Most professors were men from the United States or England. No one took maternity leave. (People had kids on their leave or didn’t have them at all, Dean says).

As a research professor, Dean (pictured above, centre) kept quiet her desire to have a family, and later, when she had two children, she hid that part of her life. 

“Colleagues didn’t think it was possible to combine a serious research career with family,” she said.

“Nowadays, people bring their children to work when they have to.

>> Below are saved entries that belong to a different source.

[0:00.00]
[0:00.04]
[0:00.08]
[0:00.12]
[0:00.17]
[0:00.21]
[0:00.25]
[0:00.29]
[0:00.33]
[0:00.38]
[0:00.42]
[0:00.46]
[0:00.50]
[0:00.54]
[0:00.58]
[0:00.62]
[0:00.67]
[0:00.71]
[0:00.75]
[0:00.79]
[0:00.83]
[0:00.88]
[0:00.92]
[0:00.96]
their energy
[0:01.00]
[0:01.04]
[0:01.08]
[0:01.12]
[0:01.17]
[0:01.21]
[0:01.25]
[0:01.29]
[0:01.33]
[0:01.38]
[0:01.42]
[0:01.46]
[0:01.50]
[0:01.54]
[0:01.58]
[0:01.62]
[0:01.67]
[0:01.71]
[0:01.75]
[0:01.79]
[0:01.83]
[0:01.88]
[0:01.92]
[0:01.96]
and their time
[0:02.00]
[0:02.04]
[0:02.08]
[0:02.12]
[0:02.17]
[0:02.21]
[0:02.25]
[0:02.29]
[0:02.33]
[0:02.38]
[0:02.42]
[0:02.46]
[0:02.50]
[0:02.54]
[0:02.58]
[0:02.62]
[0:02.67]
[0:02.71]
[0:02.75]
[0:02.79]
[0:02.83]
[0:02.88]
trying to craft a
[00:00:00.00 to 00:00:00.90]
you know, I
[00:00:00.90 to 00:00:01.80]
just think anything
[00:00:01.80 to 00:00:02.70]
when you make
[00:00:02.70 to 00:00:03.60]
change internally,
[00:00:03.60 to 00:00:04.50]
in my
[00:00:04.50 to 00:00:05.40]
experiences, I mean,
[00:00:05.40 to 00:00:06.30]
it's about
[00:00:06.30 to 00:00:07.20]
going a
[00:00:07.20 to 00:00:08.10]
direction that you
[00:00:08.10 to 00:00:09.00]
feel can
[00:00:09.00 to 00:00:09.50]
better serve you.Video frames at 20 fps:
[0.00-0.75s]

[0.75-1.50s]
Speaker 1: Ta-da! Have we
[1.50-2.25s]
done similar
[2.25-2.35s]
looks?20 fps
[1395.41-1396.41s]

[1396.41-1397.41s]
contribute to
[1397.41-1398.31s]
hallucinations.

It’s not a fight all the time.” 

Dean specialized in Canadian literature, especially women, as well as BC writers, all radical subject matter at the time. 

“It was a political act in those days to work with local materials and assert their value in the face of people whose eyes were riveted to the south,” she says. “I saw myself as part of wave of youthful people who wanted to change the way literature was taught.” 

Dean had the opportunity to reflect on her career at the recent University of Victoria Long Service Recognition Reception, held in November.

She marked 30 years at UVic along with French’s Marc Lapprand and Marie Vautier, Gender Studies’ Helen Rezanowich, History’s Timothy Haskett, and Humanities Computing and Media Centre’s Judith Nazar.

Philosophy’s Thomas Heyd and Jill Evans were both recognized for their 25 years of service. 

Nowadays Dean’s research interests have shifted to include material history, including the 2013 book, Inheriting a Canoe Paddle; her fascination with the stories of objects further exemplified by her research on motorcycles in literature.

This summer, Dean will teach a graduate-level course on the colonial library at historic Point Ellice House. “I’ve become very interested in material history and how objects work in storytelling and the creation of meaning,” she says. 

Although Dean was the only person hired in her department in 1989, she realized at the recognition ceremony she was part of a group of peers. 

“Standing with the others there, I realized there’s a cohort of us and we all had individual careers together,” she said.